The City of Houston and the federal government have finalized a 15-year, $2 billion consent decree to curb the discharge of sewage into local waterways. The agreement ends a lawsuit filed by the U.S. Environmental Protection Agency and the Texas Commission on Environmental Quality.
Houston’s sewer system serves about two million people. It’s one of the nation’s largest, with more than 6,000 miles of sewer mains, 390 lift stations, and 39 treatment plants. The system is expansive but vulnerable, especially in a humid region where downpours are increasingly common. A storm that dumped more than 3 inches on April 17, 2015, led to a surge of water into the Greenridge treatment plant. Untreated solids mixed with treated water and violated the terms of the plant’s discharge permit.
Greenridge and other facilities will be getting a refit in order to better handle those situations. The settlement targets three major components of the sewer system: lift stations that move sewage across the city’s relatively flat topography, pressurized sewer mains, and 10 of the city’s treatment plants. Remedial measures include a program to chip away at the pipe-blocking buildup of fats, oils, and grease, and an assessment of the system’s flow capacity. The goal, according to the consent decree, is to eliminate overflows from the sanitary sewer system and to eliminate or treat all discharges from the three facilities that hold stormwater.
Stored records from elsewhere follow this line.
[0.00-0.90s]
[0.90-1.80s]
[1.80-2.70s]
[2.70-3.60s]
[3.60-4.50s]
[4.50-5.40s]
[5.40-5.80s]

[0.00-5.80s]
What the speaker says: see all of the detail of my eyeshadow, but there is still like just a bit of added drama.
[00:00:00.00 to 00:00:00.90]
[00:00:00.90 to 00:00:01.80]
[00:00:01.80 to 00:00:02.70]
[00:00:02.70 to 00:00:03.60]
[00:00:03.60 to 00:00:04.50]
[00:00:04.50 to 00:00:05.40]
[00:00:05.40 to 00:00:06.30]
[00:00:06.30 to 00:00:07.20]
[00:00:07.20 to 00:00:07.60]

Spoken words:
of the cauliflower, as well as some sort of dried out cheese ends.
Erin Jones is a spokesperson with Houston Public Works. Jones told Circle of Blue that fixing aging sewer lines and upgrading infrastructure “will help Houston keep pace with the growing population and provide better service to the community.”
As in other cities, the process will not be cheap. Consent decrees generally result in repair bills that run into the hundreds of millions to billions of dollars. The Metropolitan Sewer District of St. Louis, for instance, signed an agreement in 2012 that stipulated at least $4.7 billion in modifications to its sewer system.
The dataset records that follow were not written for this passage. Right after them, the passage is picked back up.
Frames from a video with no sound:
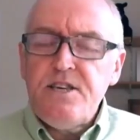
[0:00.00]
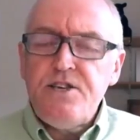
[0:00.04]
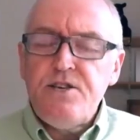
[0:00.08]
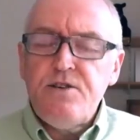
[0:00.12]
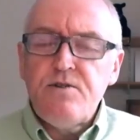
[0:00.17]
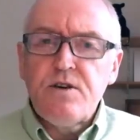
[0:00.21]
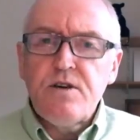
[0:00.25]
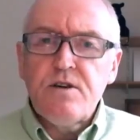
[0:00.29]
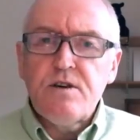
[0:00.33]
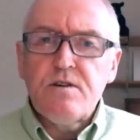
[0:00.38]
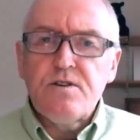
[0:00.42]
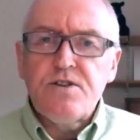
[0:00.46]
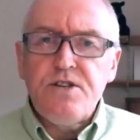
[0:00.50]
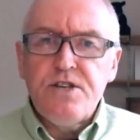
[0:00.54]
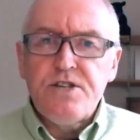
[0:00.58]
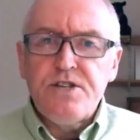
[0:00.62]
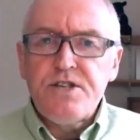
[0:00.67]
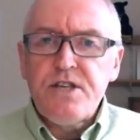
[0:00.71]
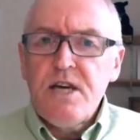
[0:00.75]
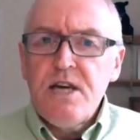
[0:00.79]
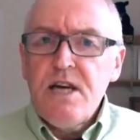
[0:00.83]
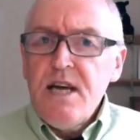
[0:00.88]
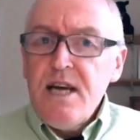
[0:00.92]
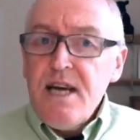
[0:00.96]
tissue
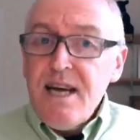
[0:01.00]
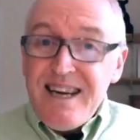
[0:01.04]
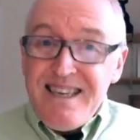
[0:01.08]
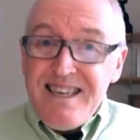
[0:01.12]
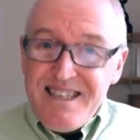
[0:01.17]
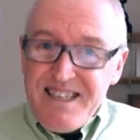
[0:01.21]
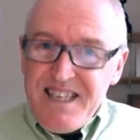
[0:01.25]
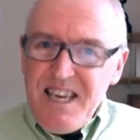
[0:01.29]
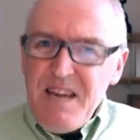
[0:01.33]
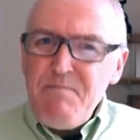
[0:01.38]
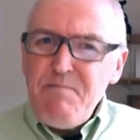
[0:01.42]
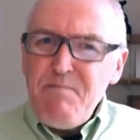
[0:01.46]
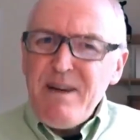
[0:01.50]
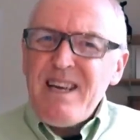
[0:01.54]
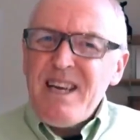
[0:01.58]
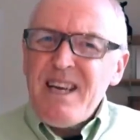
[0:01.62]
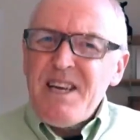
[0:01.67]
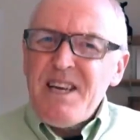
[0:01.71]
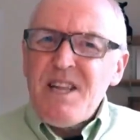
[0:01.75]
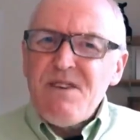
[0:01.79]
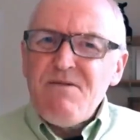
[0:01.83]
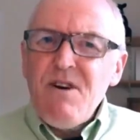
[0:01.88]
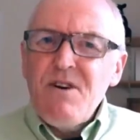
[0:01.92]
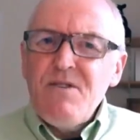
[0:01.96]
cultures. And
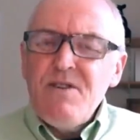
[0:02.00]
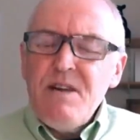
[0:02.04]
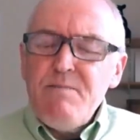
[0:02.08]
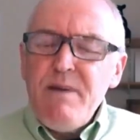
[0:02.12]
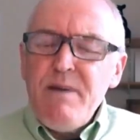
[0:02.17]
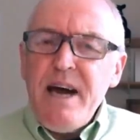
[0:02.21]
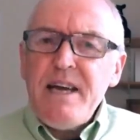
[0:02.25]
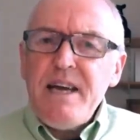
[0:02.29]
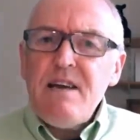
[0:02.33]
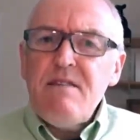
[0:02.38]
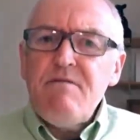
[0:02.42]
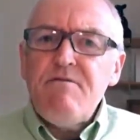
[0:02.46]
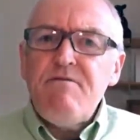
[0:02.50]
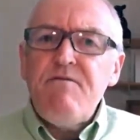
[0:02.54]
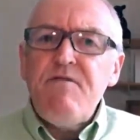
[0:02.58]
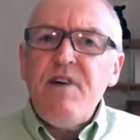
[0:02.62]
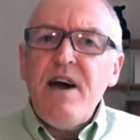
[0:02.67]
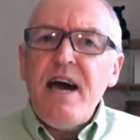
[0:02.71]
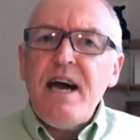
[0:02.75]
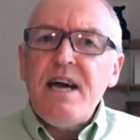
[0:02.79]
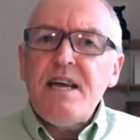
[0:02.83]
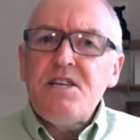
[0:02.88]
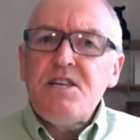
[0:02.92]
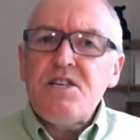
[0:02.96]
typically they're only made in
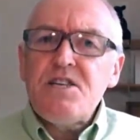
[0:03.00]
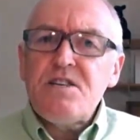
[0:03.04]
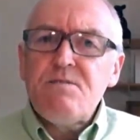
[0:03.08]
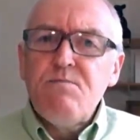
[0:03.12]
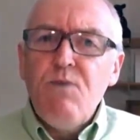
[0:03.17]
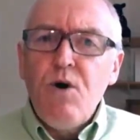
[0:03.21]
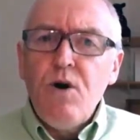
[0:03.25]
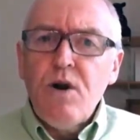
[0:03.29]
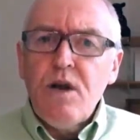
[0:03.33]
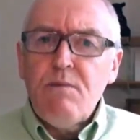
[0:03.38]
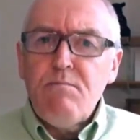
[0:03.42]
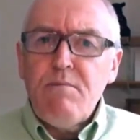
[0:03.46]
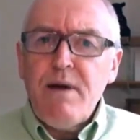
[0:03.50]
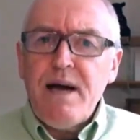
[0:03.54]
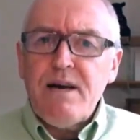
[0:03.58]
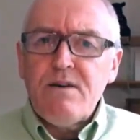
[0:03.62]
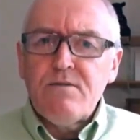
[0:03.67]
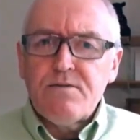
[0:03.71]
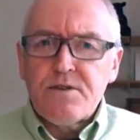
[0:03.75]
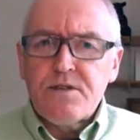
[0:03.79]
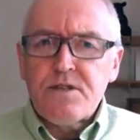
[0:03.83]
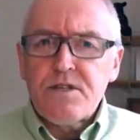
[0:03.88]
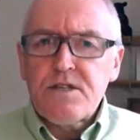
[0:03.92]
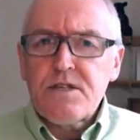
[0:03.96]
fairly small
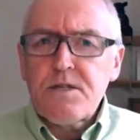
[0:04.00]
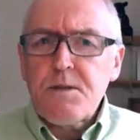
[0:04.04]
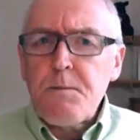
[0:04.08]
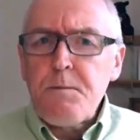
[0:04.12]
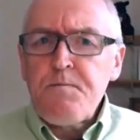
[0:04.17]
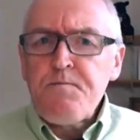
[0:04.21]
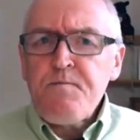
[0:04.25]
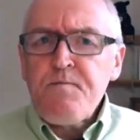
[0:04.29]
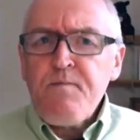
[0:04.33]
amounts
Houston is one of dozens of medium- and large-sized cities, including Atlanta, Indianapolis, Kansas City, Seattle, Scranton, and Toledo, to sign a federal consent decree aimed at upholding the water quality goals of the Clean Water Act. It may also be one of the last, at least in the near term, to enter into one of these agreements. The EPA has focused on sewage overflows for more than two decades, and says that the most severe problems have been addressed. The agency intends to remove municipal sewage and stormwater from its enforcement priority list next year and pursue a more collaborative approach.
As a result of the consent decrees, sewer rates often soar to pay for new pipes, expanded treatment capacity, and underground reservoirs to hold runoff during a storm. That will be the case in Houston, too, where the cost of the projects will be shouldered by residents and businesses. Houston Public Works is reassessing its rates and expects them to rise in April 2020.
The rate increases that are required to pay for these projects contribute to growing concerns about the expense of water and sewer service. Affordability is an acute anxiety for the poorest households. Houston officials say that their rate increase will not raise the average bill more than 2 percent of the median household income in a given service area. That’s the standard used by the EPA for gauging affordability.
It’s a misleading claim. The EPA metric — 2 percent of median household income — is a way to gauge whether infrastructure projects might be too costly for a utility. It does not speak to whether rate increases will be a burden for specific ratepayers. Last April, a coalition of water industry groups suggested that the EPA modify its affordability criteria. They, like other researchers, recommended looking at households not just in the median, but in the bottom fifth of the income distribution. These families are most likely to find rising rates beyond their means.
When asked whether its analysis would look at affordability beyond median household income, Jones of Houston Public Works said the agency would.